I am the master of my fate:
I am the captain of my soul.

And indeed, some champions of freedom and justice have uttered these words, seduced by their promise of self-mastery. Winston Churchill quoted it often. Nelson Mandela discovered this poem in prison and frequently shared it with his fellow prisoners. The Burmese Nobel Peace laureate Aung San Suu Kyi stated, "This poem inspired my father and his contemporaries during the independence struggle, as it also seemed to have inspired freedom fighters in other places at other times." 

But there are others who have been transfixed by this idea of self-mastery as well – whose definitions of freedom and justice were precisely the opposite. After all, Invictus is Latin for unconquerable.

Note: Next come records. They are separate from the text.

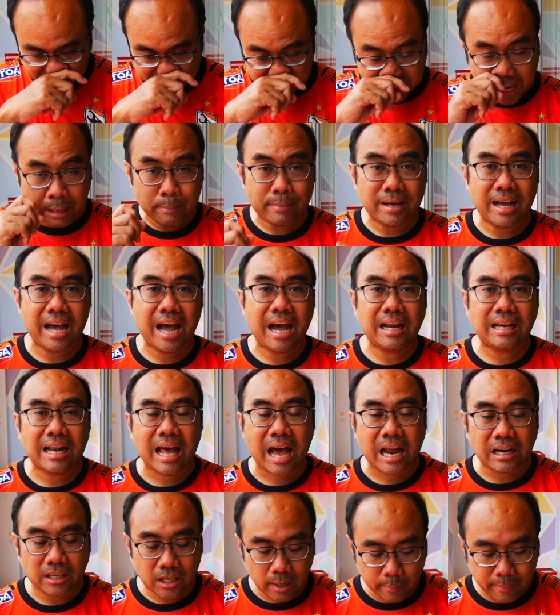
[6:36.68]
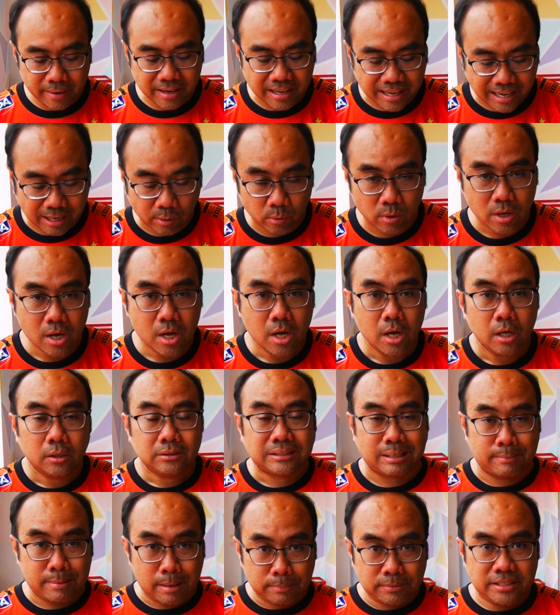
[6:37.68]
ได้มาห้าล้านก็ไม่เร็ว
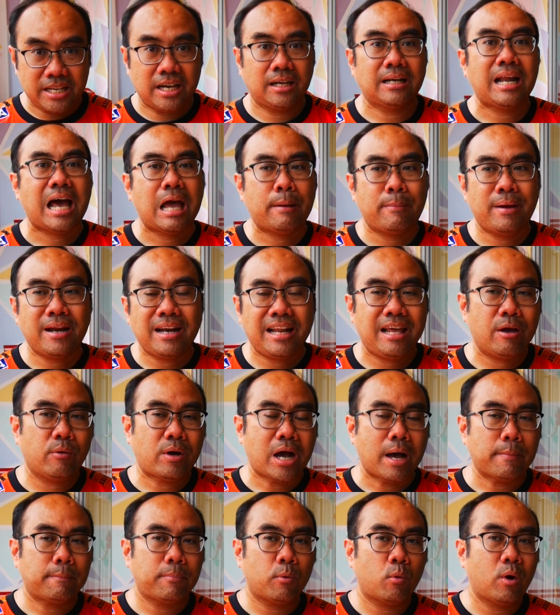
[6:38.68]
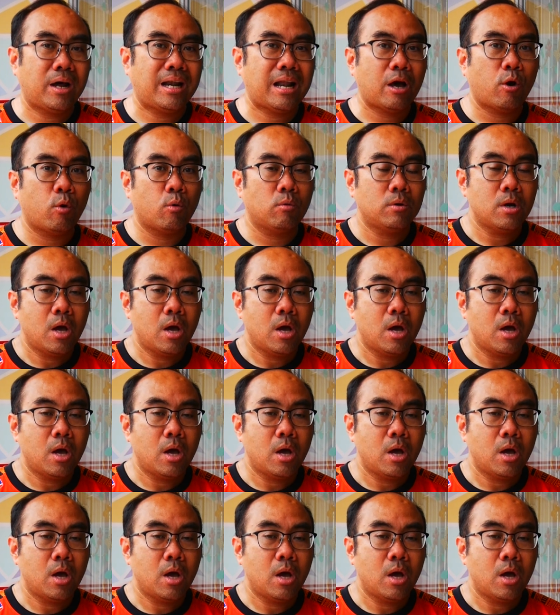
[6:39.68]
สำหรับเชียงรายไม่เร็วครับ เพราะว่าเรา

Oklahoma City bomber Timothy McVeigh chose this poem as his final statement before his execution. Pekka Eric Auvinen read the entire poem on his YouTube channel before the devastating Jokela school shooting. The perpetrator of the recent Christchurch mosque shootings included the poem in his manifesto. 

Invictus is the modern retelling of Judges 21:25. It is a reminder that although time passes, our seduction by and obsession with self-rule is still alive and well. Like the Israelites, all of mankind searches for a king (because we were made for the King), and more often than not, in a delusional and ill-advised move, we crown ourselves. Though our society holds up the self as the greatest source of strength and truth, Judges – and the Gospel – tell a radically different story!

 In the early part of the 20th century, Dorothy Day responded to Invictus with a poem called Conquered. It seems a fitting end to Judges, too. You can read the full text here, but for now, here are the last two lines:

Christ is the Master of my fate!

Christ is the Captain of my soul!

“To have an invictus soul is not heroic. It is unbounded foolishness. But to have a soul conquered by the greatest love that exists (John 15:13), that then by God’s grace can withstand the worst that evil can throw at us and be more than conquerors, and then know eternal joy, that is a life worth living.” 

Father, since we do have a perfect, holy, and loving King, and His Name is Jesus Christ, may we do what is right in Your eyes. May we delight in You, be loved by You, and love You. We humbly ask for your forgiveness for the moments in which we try to steer our lives, and we so deeply desire to look to You as Master and Captain. In Jesus’ Name, Amen.